New software developed by BGU researchers enables standard cameras to capture hyperspectral images and video -- a faster and more cost-efficient approach than what is commercially available today.
The game-changing software captures the spectral signature of every pixel in a single image – a significant improvement over the current spectrometric technology, which can only measure one point or line at a time. It can also create hyperspectral videos, instantly collecting hyperspectral information on non-static objects.
The software can be installed in existing cameras, including smartphone cameras, turning them into extremely low-cost and fast-working hyperspectral cameras.
Existing hyperspectral cameras are used to detect specific materials and identify the qualities of those materials, such as an analysis of the earth's composition, its vegetation, or the existence of oil or impurities in water. Yet these cameras are expensive and cumbersome to use - photographing a frame can take up to a minute.
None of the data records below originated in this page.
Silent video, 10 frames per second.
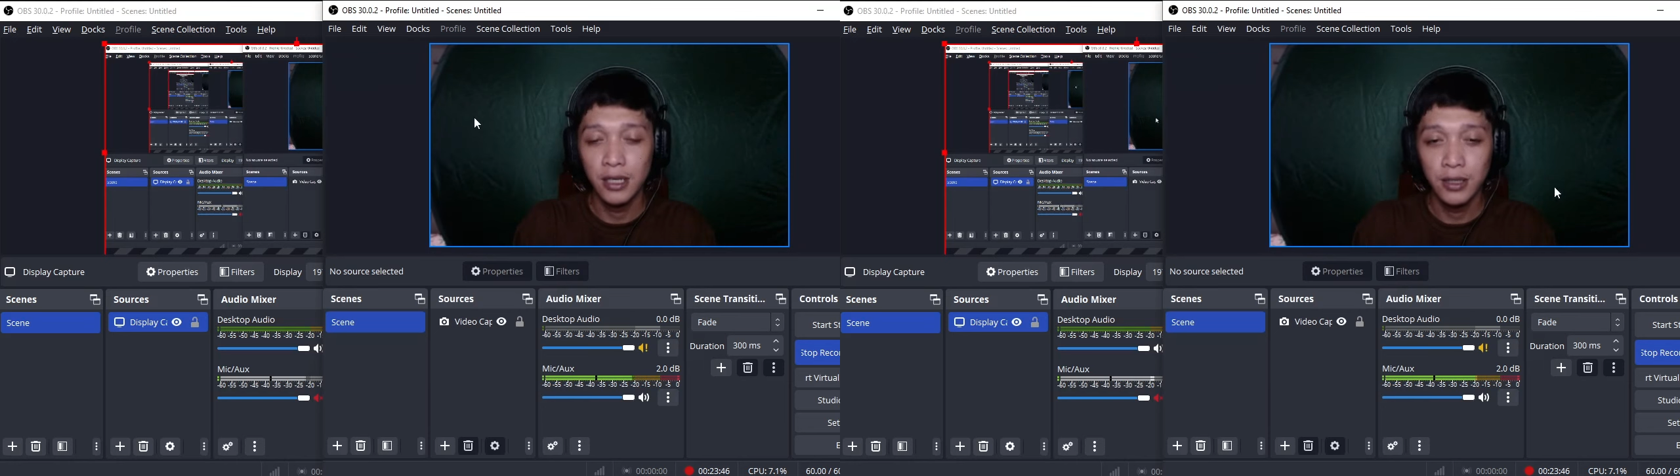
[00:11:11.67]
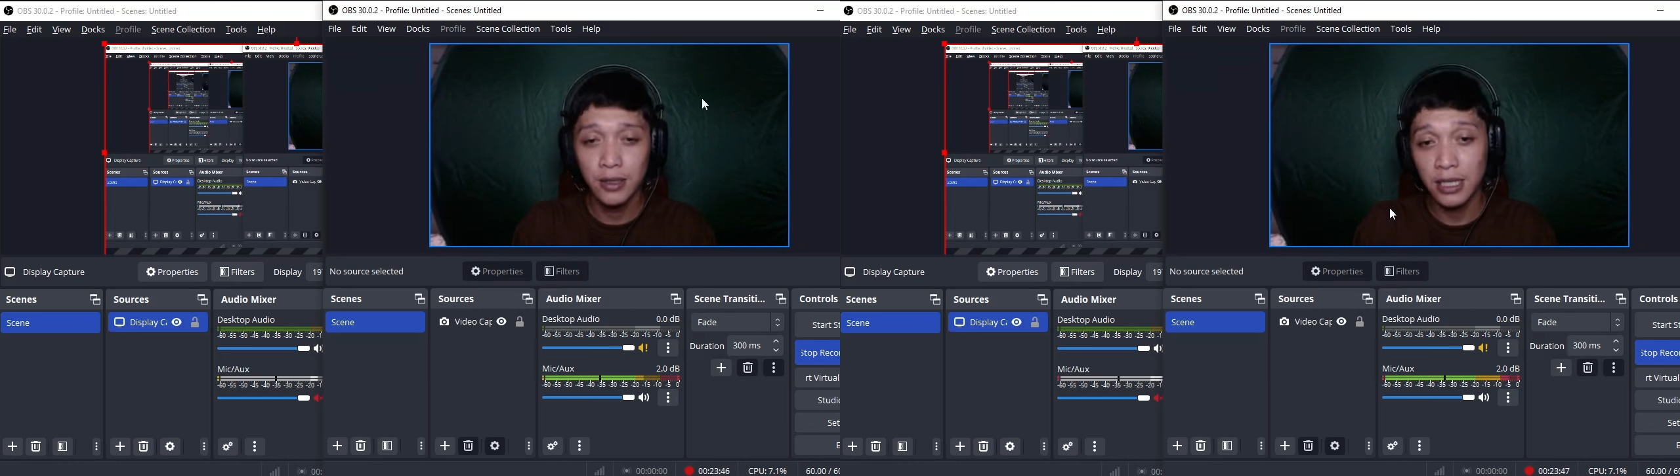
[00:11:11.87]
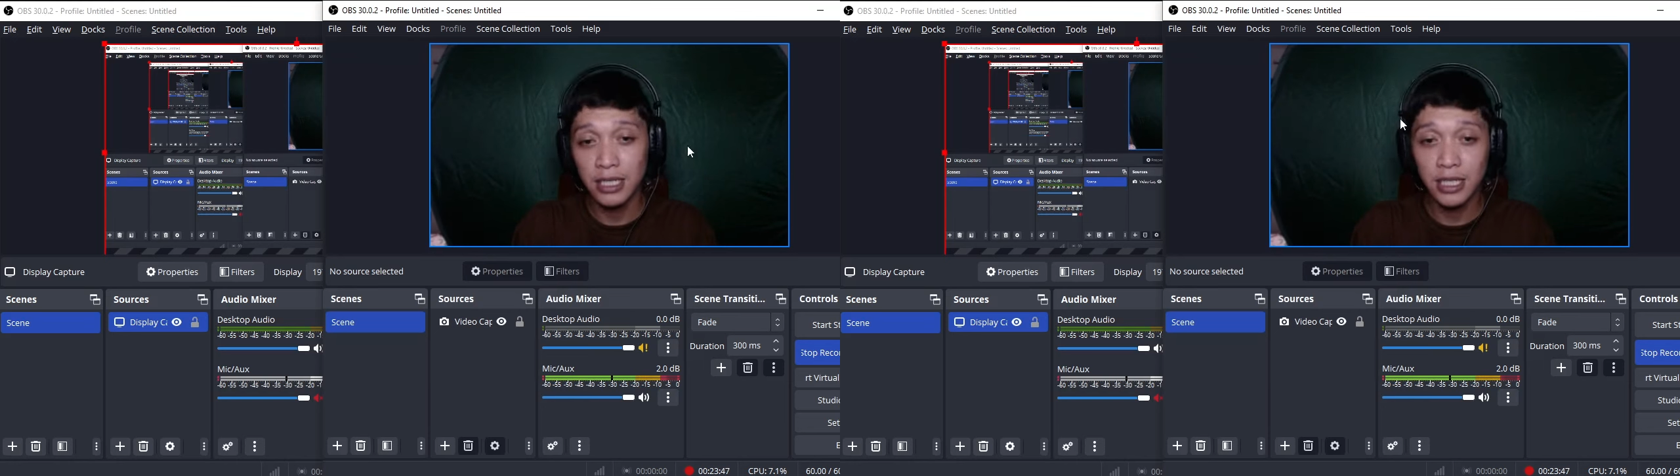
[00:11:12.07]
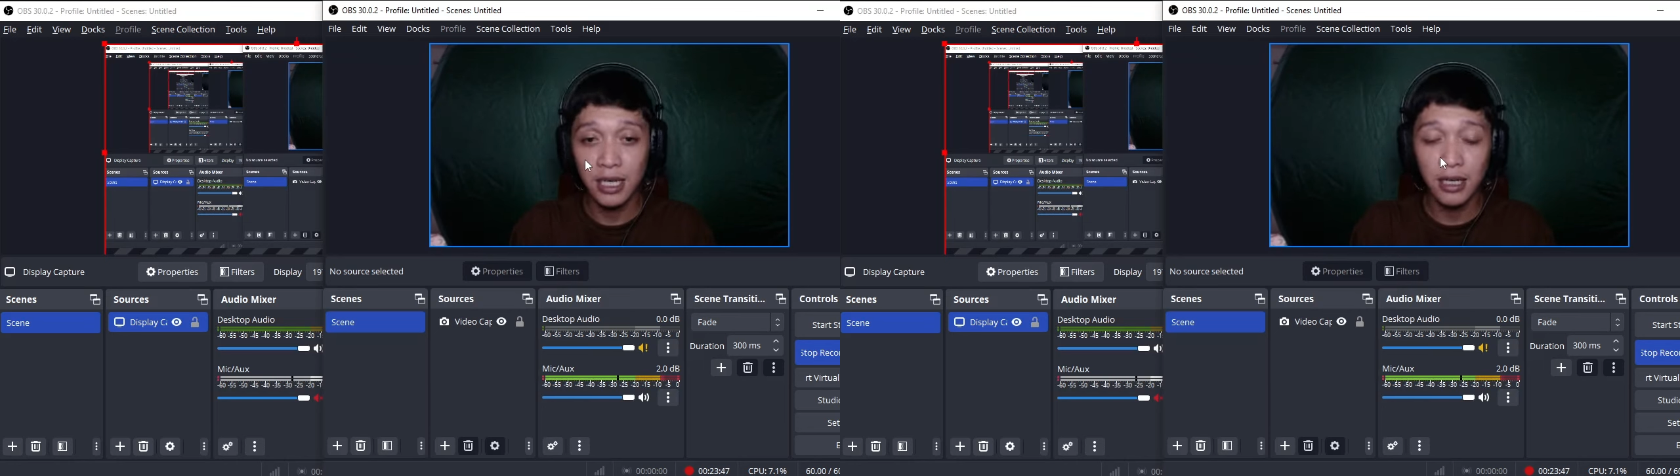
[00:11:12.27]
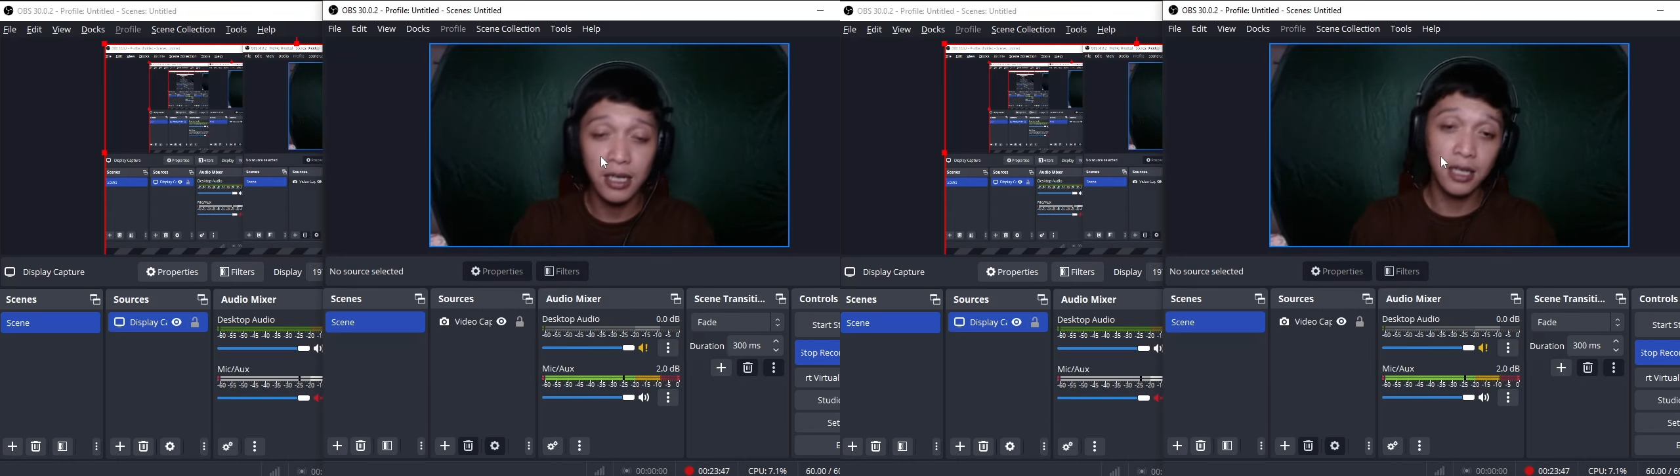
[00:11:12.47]
yung isa sa
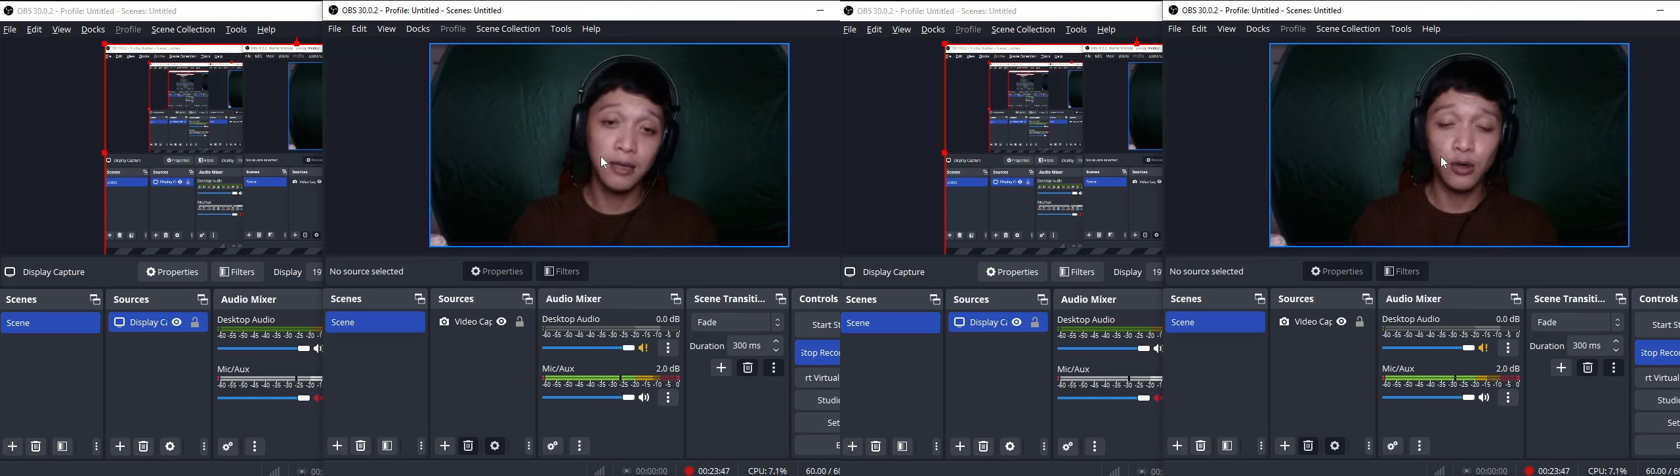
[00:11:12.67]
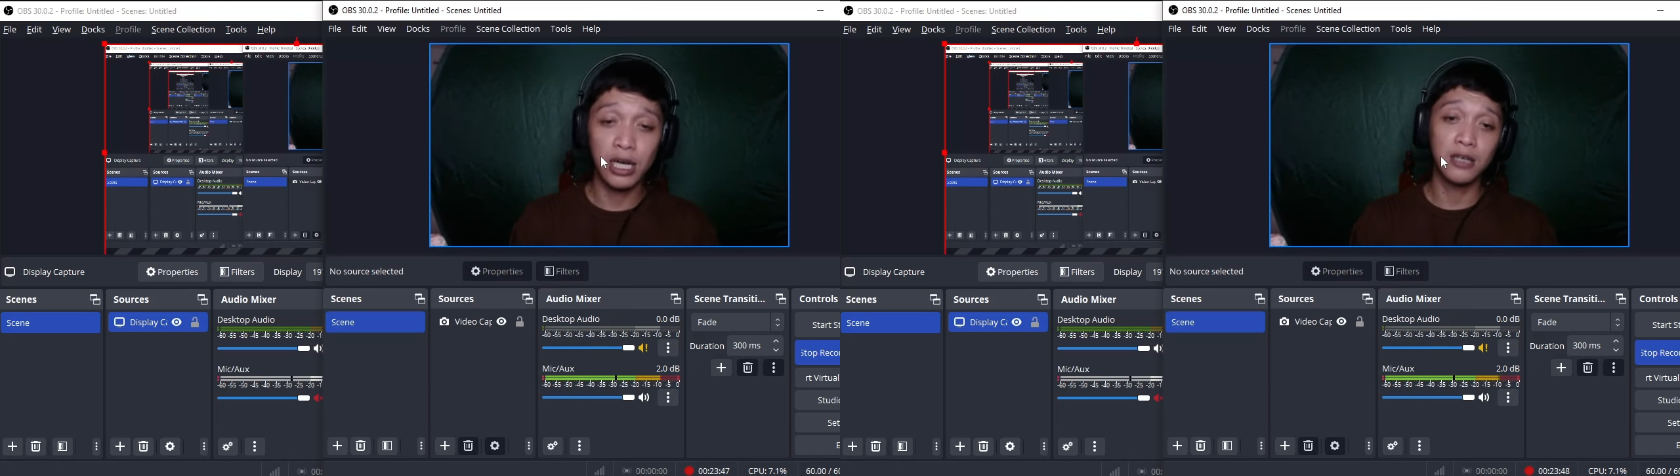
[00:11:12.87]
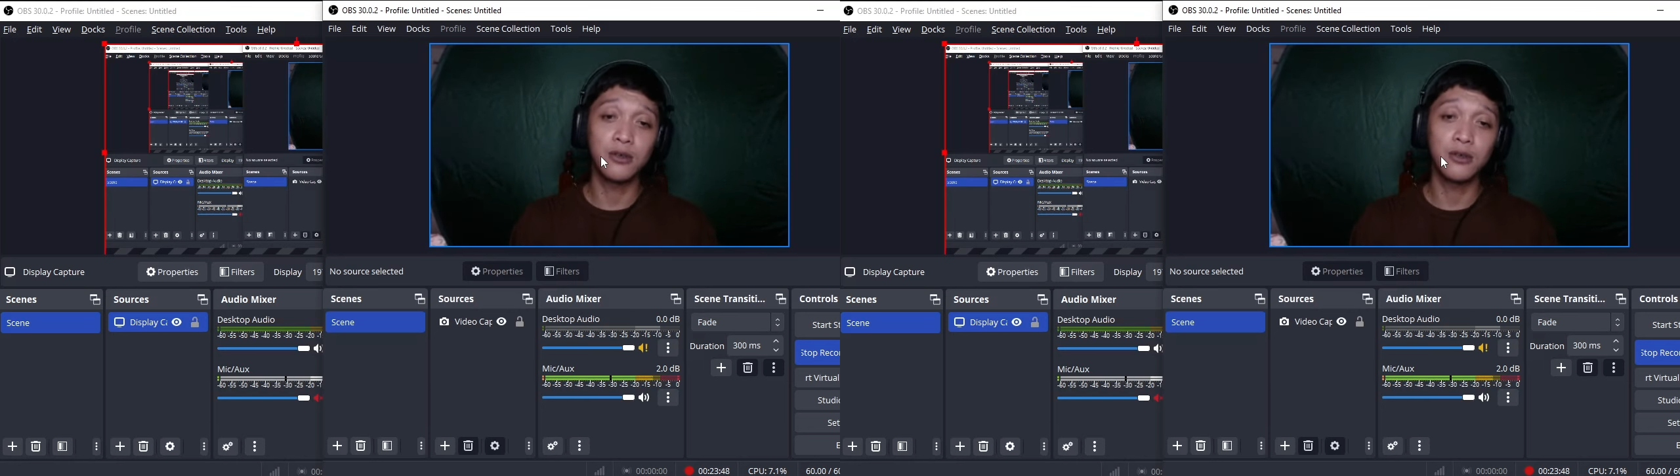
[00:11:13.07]
mukha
“Current hyperspectral technology seeks to capture the entire electromagnetic spectrum," says Prof. Ohad Ben-Shahar (pictured above left), founding director of the Interdisciplinary Computational Vision Laboratory and chair of BGU's Department of Computer Science. “Our technology, however, shows that wavelengths in nature cover only a small subset of all possible spectra (since the spectrum of the sun is relatively stable and the number of substances in the world is finite). Using computational research, we were able to reconstruct hyperspectral imaging from the regular RGB color model used in regular cameras. In most cases, this provides extremely good reconstruction."
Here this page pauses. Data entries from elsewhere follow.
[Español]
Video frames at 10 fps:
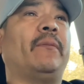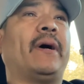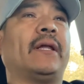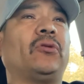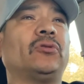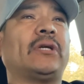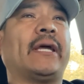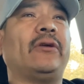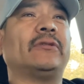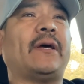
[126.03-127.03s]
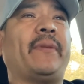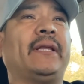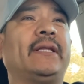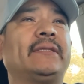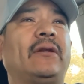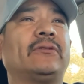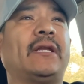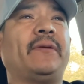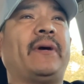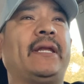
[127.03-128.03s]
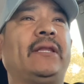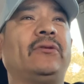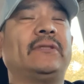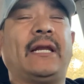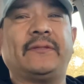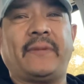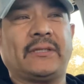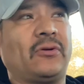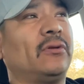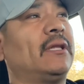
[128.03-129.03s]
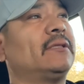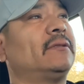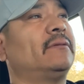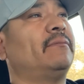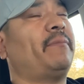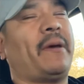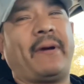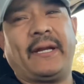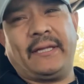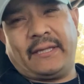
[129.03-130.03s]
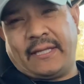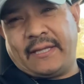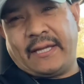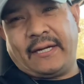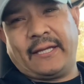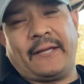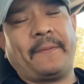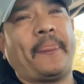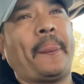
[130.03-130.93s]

Para todos aquellos amantes de los animalitos, de las mascotas, me van a entender que,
The global hyperspectral imaging systems market is projected to reach $12.71 billion by 2021, according to a Markets and Markets Report published in January 2017.
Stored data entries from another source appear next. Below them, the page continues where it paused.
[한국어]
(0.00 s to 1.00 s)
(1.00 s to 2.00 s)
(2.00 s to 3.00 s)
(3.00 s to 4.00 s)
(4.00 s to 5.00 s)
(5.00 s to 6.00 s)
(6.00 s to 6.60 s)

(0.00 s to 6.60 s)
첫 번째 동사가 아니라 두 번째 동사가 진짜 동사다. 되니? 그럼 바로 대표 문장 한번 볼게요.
“Our researchers are world leaders in the fields of computational vision and electro-optical engineering, and a great part of this research can be utilized for commercial purposes," says Mr. Netta Cohen, CEO of BGN Technologies, the technology transfer company of BGU.
BGN Technologies has patented the invention and is working with the researchers to commercialize it.
“This particular invention will help make hyperspectral technology more accessible," adds Boaz Arad (pictured above right), a PhD student in the Department of Computer Science and the co-creator of the project, “expanding its use to new fields such as improved color imagery and light sensitivity in regular photography."